It’s well-known that transformers don’t have “long-term” memory in the sense that they can only use tokens up to a fixed maximum context length to make inferences/predictions. In some situations this can be a significant limitation, since long-term memory seems to be necessary to perform at a high-level on certain tasks relevant to humans (e.g. writing a legal brief, a long essay, or a novel). But while the transformer architecture itself doesn’t contain a mechanism for storing/recalling long-term memories, it may be possible to wrap certain logic around transformer-based large language models to effectively give them a sort of long-term memory. In particular, some transformer-based LLMs seem to do a good job summarizing text. If you are trying to use a transformer-based LLM to generate a long sequence of text, you could: (1) use the transformer to generate some initial segment of text, (2) use the transformer to generate a short summary of the previously-generated text, (3) ask the transformer to continue writing using the summary and potentially a portion of the previously generated text as context, and (4) iterate this process until you have a complete document/text. In theory, information from any point in the sequence of generated text can be passed forward indefinitely through the summaries that are included in the transformer input for each inference.

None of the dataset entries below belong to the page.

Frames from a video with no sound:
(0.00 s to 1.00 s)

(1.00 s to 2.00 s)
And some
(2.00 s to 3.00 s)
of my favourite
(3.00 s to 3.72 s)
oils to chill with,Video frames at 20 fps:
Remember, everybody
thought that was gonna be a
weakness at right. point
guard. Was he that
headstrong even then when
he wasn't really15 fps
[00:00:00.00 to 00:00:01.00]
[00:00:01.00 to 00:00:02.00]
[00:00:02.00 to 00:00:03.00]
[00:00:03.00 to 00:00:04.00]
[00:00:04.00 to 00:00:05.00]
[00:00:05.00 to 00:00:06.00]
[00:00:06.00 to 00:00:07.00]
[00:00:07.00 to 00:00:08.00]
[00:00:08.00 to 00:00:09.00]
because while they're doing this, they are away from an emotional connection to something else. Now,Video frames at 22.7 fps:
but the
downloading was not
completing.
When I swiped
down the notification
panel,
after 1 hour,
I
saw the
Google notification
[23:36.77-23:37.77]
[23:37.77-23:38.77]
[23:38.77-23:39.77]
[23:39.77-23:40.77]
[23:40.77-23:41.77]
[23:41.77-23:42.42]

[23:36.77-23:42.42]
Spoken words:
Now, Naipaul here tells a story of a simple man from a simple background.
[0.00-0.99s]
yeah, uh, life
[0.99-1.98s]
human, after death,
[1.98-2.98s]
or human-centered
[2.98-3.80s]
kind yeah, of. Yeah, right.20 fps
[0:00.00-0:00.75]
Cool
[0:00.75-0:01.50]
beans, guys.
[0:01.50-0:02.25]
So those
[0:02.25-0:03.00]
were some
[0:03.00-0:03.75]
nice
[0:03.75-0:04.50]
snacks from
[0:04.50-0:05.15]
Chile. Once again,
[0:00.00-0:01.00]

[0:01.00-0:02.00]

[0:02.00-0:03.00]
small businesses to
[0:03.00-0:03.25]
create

The code in this repository is an initial attempt to implement this idea using the OpenAI API. For a given prompt, the code will generate one response using summarization and one response not using summarization. The code will also generate "log" files associated with each response that shows the sequence of prompts submitted to the OpenAI API and the API's responses (the start of a new prompt or response is indicated with text in all caps).
There are various parameters (e.g. how long the summaries are allowed to be, how much previously-generated text should be used as context for each new generation, various parts of the prompts, etc.) that a user can adjust through command-line flags, so it should hopefully be fairly easy to use the code to experiment. You can run the program with the -h flag to see a description of all the parameters that the user can change via command line flags.
In addition to the code, the repository also contains an example of text generated using this code (with summarization) and the associated log file. I haven’t yet done extensive comparisons of the quality of text generated with and without summarization and I admittedly haven’t yet tried really stretching the capabilities of the OpenAI models (in the example I attached I limited the length of the context and output to well below the model’s maximum), but the log files from some of my initial tests (including the one in this repo) suggest the code does in fact result in key information from previous text generations being passed forward to future generations through the summaries.